Probably because of my own baggage, I didn’t say anything. But more importantly, I’m not a fucking concept, I’m not your hero, and I’m definitely not going to be your villain. I’m not the Hollywood Holly Golightly that’s going to stay with you for ever, I’m the Holly Golighlty pre-approved by an alcoholic, drug-using homosexual. I’ve been a stranger enough times to know that all too often that those who want to seem independent turn out to be the most co-dependent, simply because they just don’t want to admit it. And I know that those who seem to run cold on strangers actually realize how much effort should be put into a friendship or a relationship. Don’t get me wrong, I’ve walked into plenty of people’s lives with my own admitted co-dependency issues and yet I somehow expect things to be different every time. Love, relationships, and friendships are based on that kind of socially accepted insanity though – doing the same things over and over again and expecting the same result.

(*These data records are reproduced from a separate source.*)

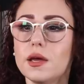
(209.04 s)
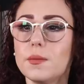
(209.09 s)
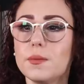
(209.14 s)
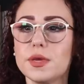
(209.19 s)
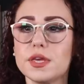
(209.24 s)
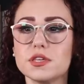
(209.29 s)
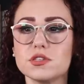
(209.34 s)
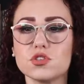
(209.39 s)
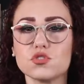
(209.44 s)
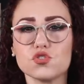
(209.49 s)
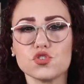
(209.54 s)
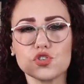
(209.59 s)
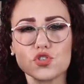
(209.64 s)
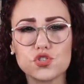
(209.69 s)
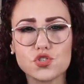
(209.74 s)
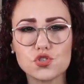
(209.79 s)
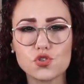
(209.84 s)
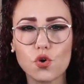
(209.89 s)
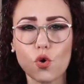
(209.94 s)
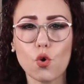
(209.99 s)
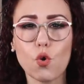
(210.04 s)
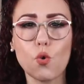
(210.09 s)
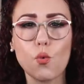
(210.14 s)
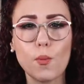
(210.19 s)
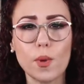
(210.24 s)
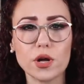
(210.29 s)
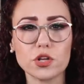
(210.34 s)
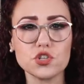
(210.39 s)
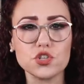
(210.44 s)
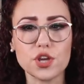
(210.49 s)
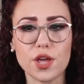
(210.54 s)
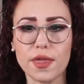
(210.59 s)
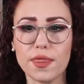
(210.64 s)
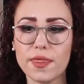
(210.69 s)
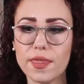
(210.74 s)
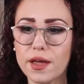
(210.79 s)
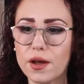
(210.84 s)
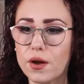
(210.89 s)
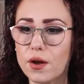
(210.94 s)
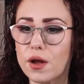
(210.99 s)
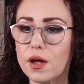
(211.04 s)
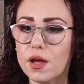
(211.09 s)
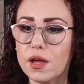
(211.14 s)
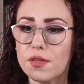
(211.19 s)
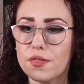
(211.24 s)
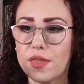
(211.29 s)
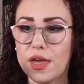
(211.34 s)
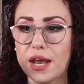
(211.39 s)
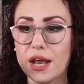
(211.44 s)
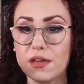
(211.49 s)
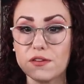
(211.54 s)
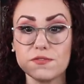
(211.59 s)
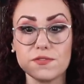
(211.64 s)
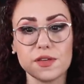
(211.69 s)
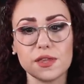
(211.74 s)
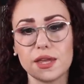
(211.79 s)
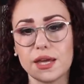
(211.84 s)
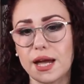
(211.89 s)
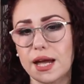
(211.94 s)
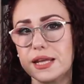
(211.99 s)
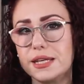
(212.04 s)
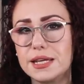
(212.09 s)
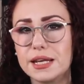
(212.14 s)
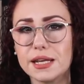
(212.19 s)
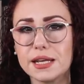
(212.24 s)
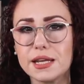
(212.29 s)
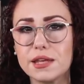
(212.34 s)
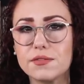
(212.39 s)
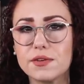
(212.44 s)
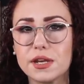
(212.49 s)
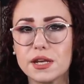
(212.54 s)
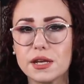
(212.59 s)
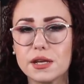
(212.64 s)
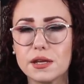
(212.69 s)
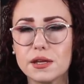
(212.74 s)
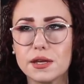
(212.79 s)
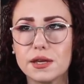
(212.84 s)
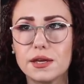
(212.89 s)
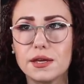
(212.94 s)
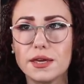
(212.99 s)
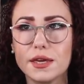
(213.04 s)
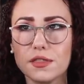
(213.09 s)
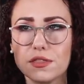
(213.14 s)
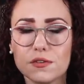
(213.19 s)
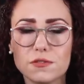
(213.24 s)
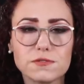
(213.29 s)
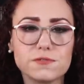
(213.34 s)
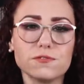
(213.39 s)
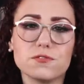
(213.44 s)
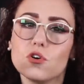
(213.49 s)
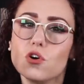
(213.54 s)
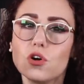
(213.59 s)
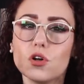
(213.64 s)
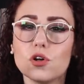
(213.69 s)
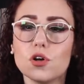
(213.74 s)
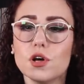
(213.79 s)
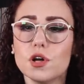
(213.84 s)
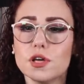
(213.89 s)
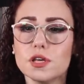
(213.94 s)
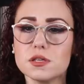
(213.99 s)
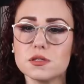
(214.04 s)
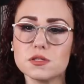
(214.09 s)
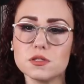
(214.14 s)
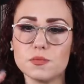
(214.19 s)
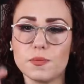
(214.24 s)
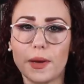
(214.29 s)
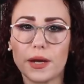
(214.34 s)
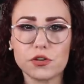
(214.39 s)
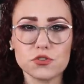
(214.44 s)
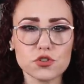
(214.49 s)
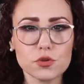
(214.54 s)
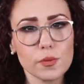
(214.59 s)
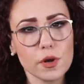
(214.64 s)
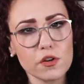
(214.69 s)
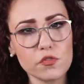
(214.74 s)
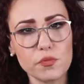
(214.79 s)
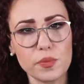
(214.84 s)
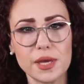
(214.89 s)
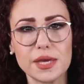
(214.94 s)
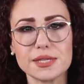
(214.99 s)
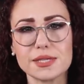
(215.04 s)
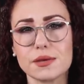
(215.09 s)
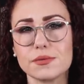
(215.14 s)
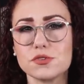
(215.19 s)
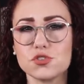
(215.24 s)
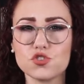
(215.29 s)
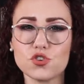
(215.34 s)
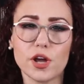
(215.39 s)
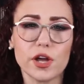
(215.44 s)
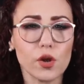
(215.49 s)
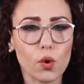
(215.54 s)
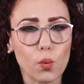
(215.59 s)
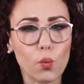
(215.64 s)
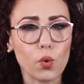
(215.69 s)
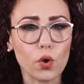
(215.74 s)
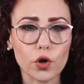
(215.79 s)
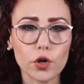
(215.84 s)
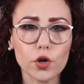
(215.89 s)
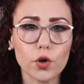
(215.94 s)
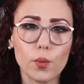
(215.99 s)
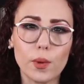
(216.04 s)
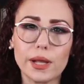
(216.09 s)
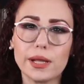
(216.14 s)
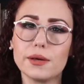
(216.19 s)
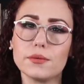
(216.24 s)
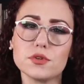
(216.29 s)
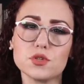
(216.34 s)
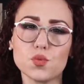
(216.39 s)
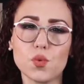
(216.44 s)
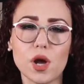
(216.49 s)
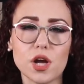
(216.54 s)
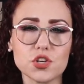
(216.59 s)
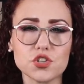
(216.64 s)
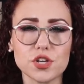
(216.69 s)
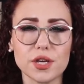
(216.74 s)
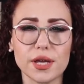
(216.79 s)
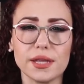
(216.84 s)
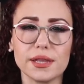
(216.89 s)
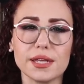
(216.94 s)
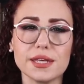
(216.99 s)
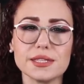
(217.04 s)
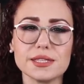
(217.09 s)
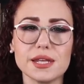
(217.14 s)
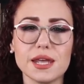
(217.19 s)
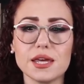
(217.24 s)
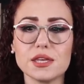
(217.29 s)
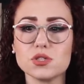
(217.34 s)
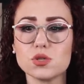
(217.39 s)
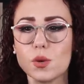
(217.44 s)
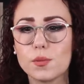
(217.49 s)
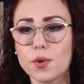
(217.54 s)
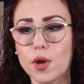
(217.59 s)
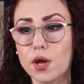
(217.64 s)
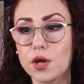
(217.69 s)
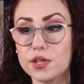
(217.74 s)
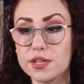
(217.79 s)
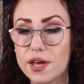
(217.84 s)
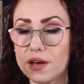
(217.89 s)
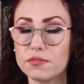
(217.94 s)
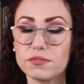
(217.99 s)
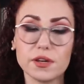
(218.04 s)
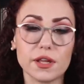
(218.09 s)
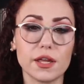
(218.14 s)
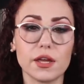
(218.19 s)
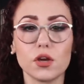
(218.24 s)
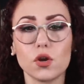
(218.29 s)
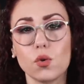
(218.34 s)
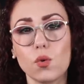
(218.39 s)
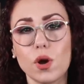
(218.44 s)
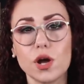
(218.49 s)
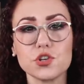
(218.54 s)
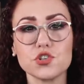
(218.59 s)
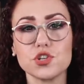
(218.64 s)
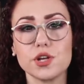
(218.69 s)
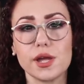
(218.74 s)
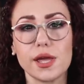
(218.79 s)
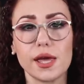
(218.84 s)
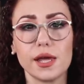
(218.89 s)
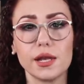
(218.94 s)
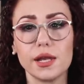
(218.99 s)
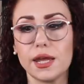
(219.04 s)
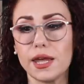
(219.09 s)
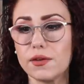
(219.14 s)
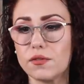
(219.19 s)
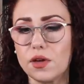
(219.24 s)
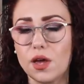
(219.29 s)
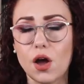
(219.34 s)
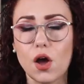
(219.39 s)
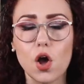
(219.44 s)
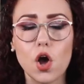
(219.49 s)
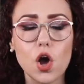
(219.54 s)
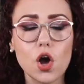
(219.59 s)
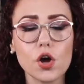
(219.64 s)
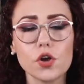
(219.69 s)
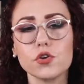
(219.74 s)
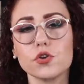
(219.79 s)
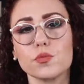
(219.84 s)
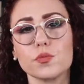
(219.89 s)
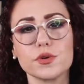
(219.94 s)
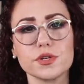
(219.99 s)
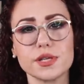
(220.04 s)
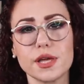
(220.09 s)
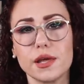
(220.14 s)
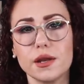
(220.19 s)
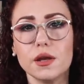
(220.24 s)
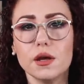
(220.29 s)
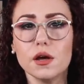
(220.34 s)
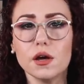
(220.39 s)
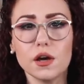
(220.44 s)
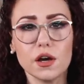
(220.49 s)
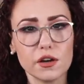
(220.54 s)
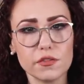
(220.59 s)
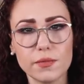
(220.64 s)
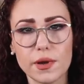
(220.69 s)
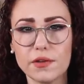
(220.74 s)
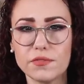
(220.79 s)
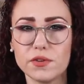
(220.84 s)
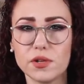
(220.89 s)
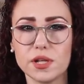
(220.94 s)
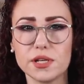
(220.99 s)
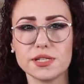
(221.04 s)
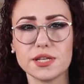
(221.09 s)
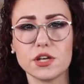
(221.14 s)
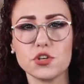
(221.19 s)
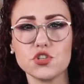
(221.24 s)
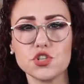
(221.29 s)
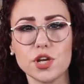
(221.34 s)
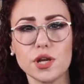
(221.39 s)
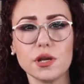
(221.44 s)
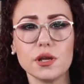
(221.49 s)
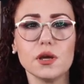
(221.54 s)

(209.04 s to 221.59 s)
because there's just so much in there that I feel like I didn't even get the full spectrum of because I was trying to work while I was watching and listening. So I'm definitely going to watch it again and give it 100% of my full attention.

We’re told never to change ourselves for anyone – at least in love. We’re told that, somehow, our persistence in maintaining some fucked up idea of personal “authenticity” while bearing through legions of other uncompromising individuals will yield a different result and everything will be fine and dandy and we’ll live happily ever after with the same friends and lovers. But it’s bullshit on both sides. We change ourselves depending on our needs at the time, and that reflects on what we look for in our friends and significant others. The problem that I seem to have is that I over compromise to a point of being waist-deep in others’ sexual and substance habits before I shut it down.

When I was traveling by train through Italy last summer, the train stopped due to an engine malfunction about 75 kilometers outside of my destination Milan. Because it was a commuter train from Paris to Milan, a large number of the bourgeois passengers had obnoxious, oversized, decadent, brown leather designer luggage. To them, I was “American-passing-for-Eurotrash” that had obviously slept on the floor of 10 euro Parisian hostel the night prior.

But when the time came to make our connection to our final destination, their precious, rolling Louis Vuitton baggage stopped them from running down the stairs with the agility allowed by my pithy over-arm baggage. I had just ran past the decadent legion of elderly Italian fashionistos without any regard to courtesy when my own vanity stepped in. They had just translated the Italian for me and told me where I needed to go, and what bus I had to take, and I had just run past them. My vanity in not wanting to seem like a jerk off American and my need for strangers forced me to turn back. I dropped my bags and ended up returning their favor.

The moral, essentially, is that to never pack more than you can carry. To do so would to miss your bus, your train, your plane, your destination, and who may await there. So let go. Let go and run. Run past the insincerity of the present, the uncertainty of the future, and the sickened promise in strangers’ glowing eyes and into the home of something real.

The real connection is in absolution of any of our sex and substance filled baggage and of the promise of a destination – in the airports, the Greyhound stations, the subway cars, and the place between the beginning and the end of something said to someone old or new. Fuck living in the “now” – the present vanishes as soon as it is named and we think it can possibly be owned. Instead, accept it as a nondescript train car whose only name is the time it leaves, or arrives. So hold your loved ones tight while you’re together in the utter uncertainty of where you were and you’re going, because the only places that remain constant are those of transit.